__What you will do__:
Begin with the line holding "Silent video, 25 frames per second." and end with the last line of the records below. Set down exactly those lines and leave out every picture.

__Dataset excerpts__:
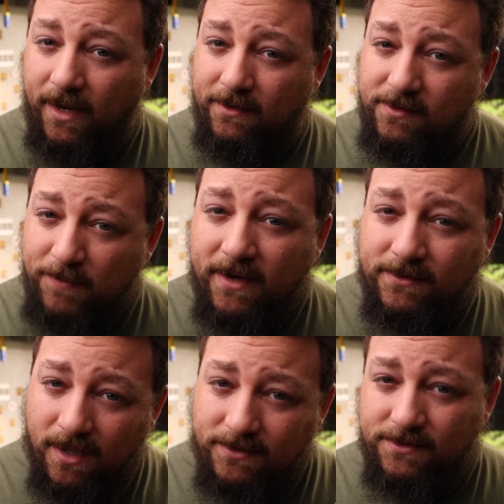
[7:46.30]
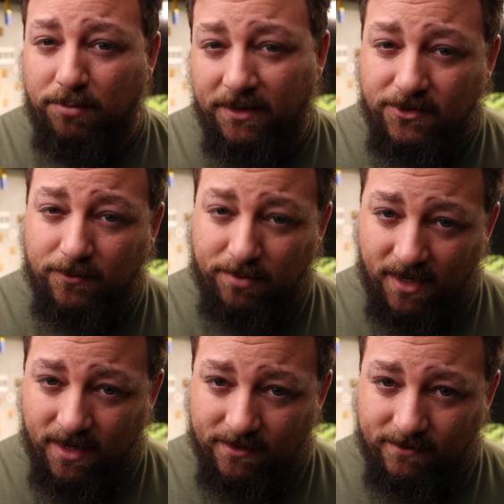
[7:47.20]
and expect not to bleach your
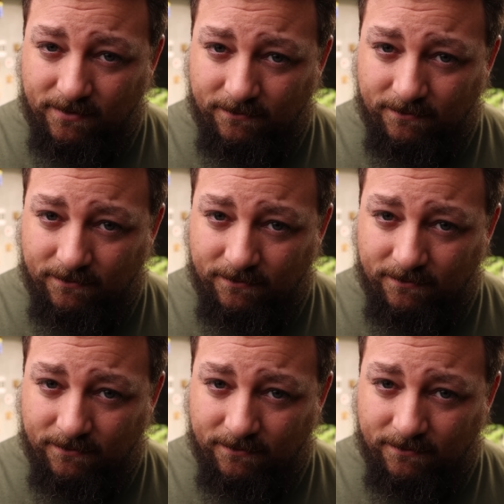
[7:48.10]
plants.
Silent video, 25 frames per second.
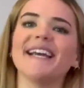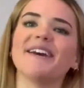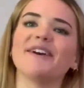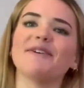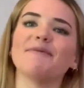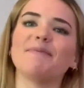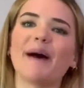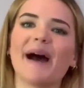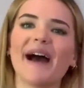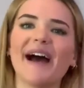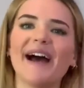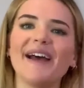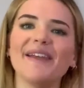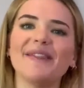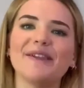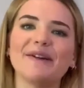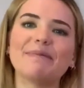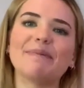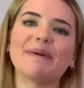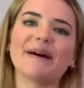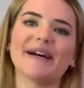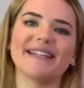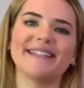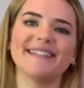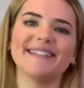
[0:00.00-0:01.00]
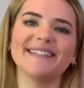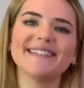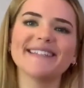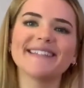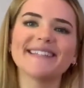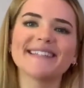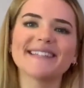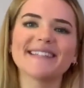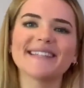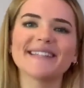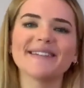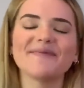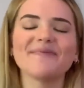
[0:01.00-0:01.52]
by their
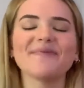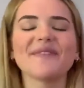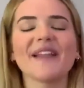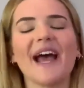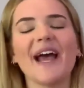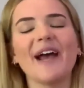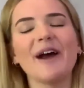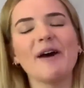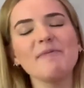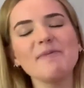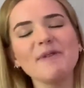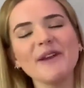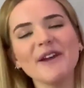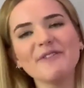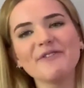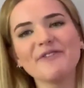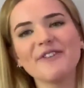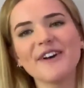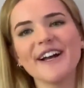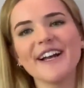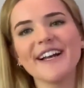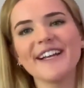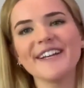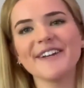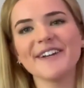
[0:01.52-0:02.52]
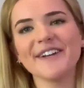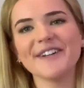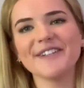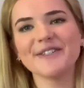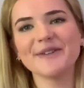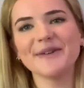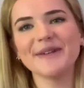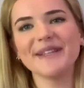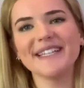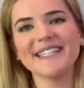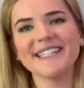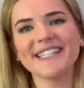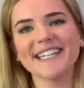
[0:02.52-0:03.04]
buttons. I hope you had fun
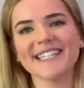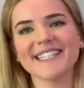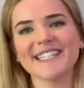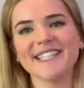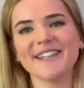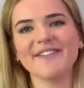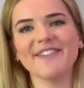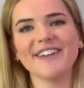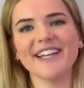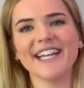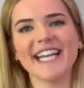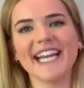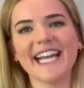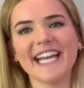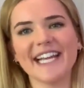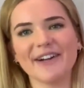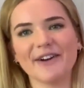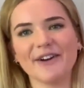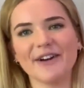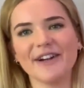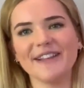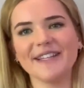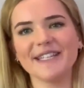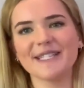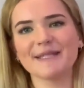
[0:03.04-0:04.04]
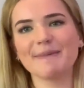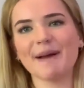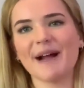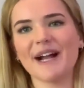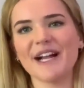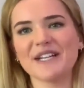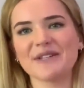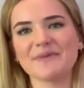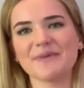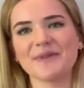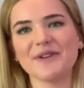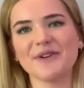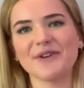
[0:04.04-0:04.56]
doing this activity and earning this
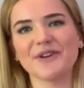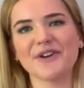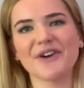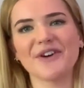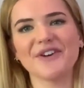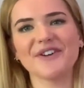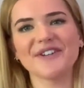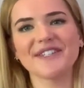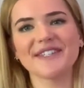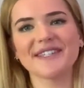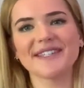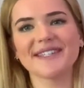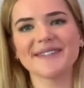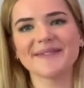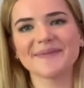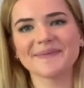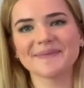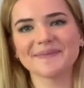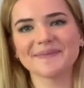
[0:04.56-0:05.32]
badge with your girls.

__Exercise result__:
Silent video, 25 frames per second.
[0:00.00-0:01.00]
[0:01.00-0:01.52]
by their
[0:01.52-0:02.52]
[0:02.52-0:03.04]
buttons. I hope you had fun
[0:03.04-0:04.04]
[0:04.04-0:04.56]
doing this activity and earning this
[0:04.56-0:05.32]
badge with your girls.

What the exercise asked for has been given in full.